Ce que l’APA appelle documentaire est en fait ce sous-genre qu’on pourrait appeler plus commodément le reportage de création. Sa forme est assez facilement identifiable. C’est celle des bonnes vieilles dissertations de notre enfance : un enfilement d’arguments, fictionnalisés, sur le modèle classique de la thèse, antithèse, synthèse.

Ou une menace sur un certain type de documentaire ?

Si je dis que cette forme est un problème, c’est qu’elle phagocyte toujours un peu plus la forme documentaire dans son ensemble. Celle qui ne voit pas le documentaire comme un enfilement d’arguments, mais un affrontement au réel.

Au bout du compte, ce que craignent les membres de l’APA n’a pas grand-chose à voir avec le cinéma documentaire. Leur crainte se focalise sur une catégorie rhétorique : la vérité. Catégorie qui n’a d’ailleurs pas attendu l’arrivée de l’Intelligence Artificielle, ou de toute autre technologie avant elle, pour être malmenée.

Le cinéma documentaire dit “de création”, tel qu’on l’entend chez nous, n’a pas ce genre de souci à se faire. Parce que son objet est ailleurs. Son objet, c’est la réalité, pas la vérité. Il s’affronte à un objet qui, par définition, ne concerne pas l’intelligence artificielle : le réel.

Tous les cinéastes documentaires vous le diront: les espaces de diffusion pour le cinéma du réel disparaissent les uns après les autres. Y compris sur les antennes des diffuseurs classiques. Et avec les espaces de diffusion disparaissent aussi les sources de financement.

Cette crise n’est pas neuve. En 2015 déjà, les producteurs français interpellaient les pouvoirs publics sur la baisse à la fois des investissements et de la diffusion du documentaire de création. Et le formatage qu’opèrent de plus en plus les chaînes, y compris des opérateurs historiques comme ARTE et France Télévisions, était déjà pointé.

Une crise bien plus profonde

Plus récemment, un rapport du CNC (toujours lui, faute d’autres chiffres), confirmait cette tendance historique à la baisse. En 10 ans, le montant des aides accordées par le CNC a baissé de 30%, tandis que l’apport horaire, soit la quantité de financement par heure produite, faisait le mouvement inverse en augmentant de 30%.

Qu’est-ce que cela veut dire ? Que :

  1. Moins de films documentaires sont produits.
  2. Il y a une augmentation drastique du coût horaire des films produits, sous le double coup de l’augmentation, naturelle ou non, des coûts salariaux et autres, et d’une injonction au spectaculaire.

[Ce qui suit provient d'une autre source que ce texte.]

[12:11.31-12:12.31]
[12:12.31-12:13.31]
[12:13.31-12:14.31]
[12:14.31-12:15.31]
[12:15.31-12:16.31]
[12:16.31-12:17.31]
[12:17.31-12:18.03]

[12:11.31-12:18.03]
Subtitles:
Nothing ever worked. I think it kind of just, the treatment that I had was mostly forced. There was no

Plus loin, le rapport montre l’évolution du volume de diffusion par les chaînes de télé, en nombre d’heures. Celui-ci est passé, en 10 ans, de 2500 à 1500 heures diffusées.

Dans le même temps, le développement de séries documentaires et le poids streamers est sur une pente ascendante. Avec elle, cette même uniformisation des formats, et des sujets.

Taper sur la technologie, mais cacher des choix économiques

Alors, certes, la crainte des producteurs américains pour leur gagne-pain est bien évidemment légitime. Mais cet appel paniqué cache une réalité bien plus complexe, où une certaine forme de cinéma documentaire, celle qu’ils défendent, a totalement écrasé les autres. Y compris ailleurs que sur les grandes plateformes.

Peut-être que cette possible perte de confiance envers la forme rhétorique de cinéma documentaire permettra un rééquilibrage de la balance avec le cinéma du réel. Mais on se doit malheureusement d’en douter.

Deepfake ou non, IA ou non, le rapport du cinéma documentaire avec le réel est en train de se perdre.